La salive joue aussi un rôle prépondérant dans la protection de l’organe dentaire selon sa qualité et sa quantité. La carie dentaire est donc le résultat de la dérégulation d’un équilibre physiologique précaire. Une fois que ce déséquilibre atteint le stade de la lésion cavitaire, la progression de la lésion pourra prendre plusieurs années. Si aucun traitement n’est réalisé, les bactéries coloniseront le dernier tiers dentinaire : on parlera alors de carie profonde, avec les répercussions que cela engendre au niveau de l’organe pulpaire.
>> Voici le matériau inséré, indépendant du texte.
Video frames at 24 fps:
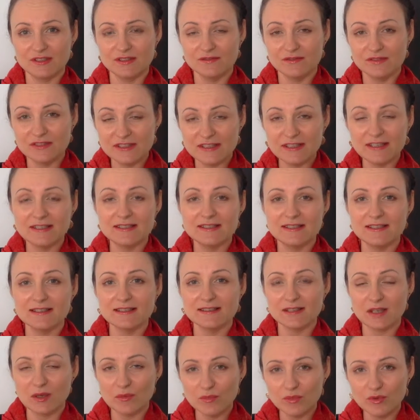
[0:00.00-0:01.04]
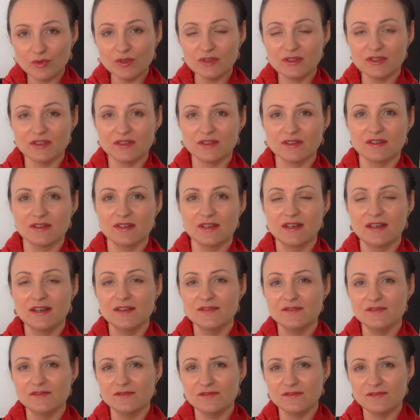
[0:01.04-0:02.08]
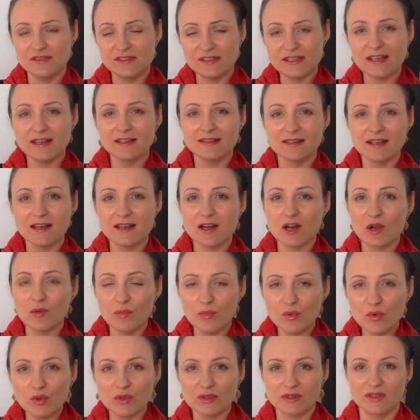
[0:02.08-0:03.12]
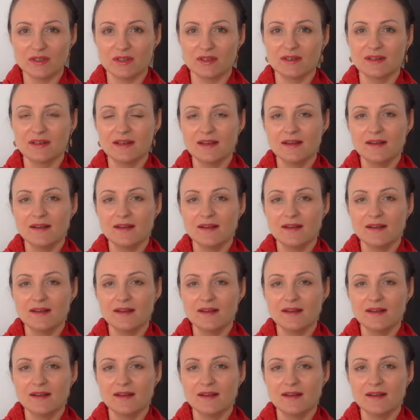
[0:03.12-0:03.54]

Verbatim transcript: все те заботы, вся та работа,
CARIOLOGIE, odontologie conservatrice et endodontie
La santé bucco-dentaire est essentielle pour le bien-être général, nécessitant une formation rigoureuse et continue des dentistes. Les étudiants en médecine dentaire doivent maîtriser l’anatomie dentaire et les techniques de diagnostic pour exceller. Les praticiens doivent adopter les nouvelles technologies, comme la radiographie numérique, pour améliorer la précision des soins. La prévention, via l’éducation à l’hygiène buccale, reste la pierre angulaire de la pratique dentaire moderne. Les étudiants doivent se familiariser avec la gestion des urgences dentaires, comme les abcès ou les fractures dentaires. La collaboration interdisciplinaire avec d’autres professionnels de santé optimise la prise en charge des patients complexes. La santé bucco-dentaire est essentielle pour le bien-être général, nécessitant une formation rigoureuse et continue des dentistes.
CARIOLOGIE, odontologie conservatrice et endodontie

Dr J Dupont, chirurgien-dentiste spécialisé en implantologie, titulaire d’un DU de l’Université de Paris, offre des soins implantaires personnalisés avec expertise et technologies modernes.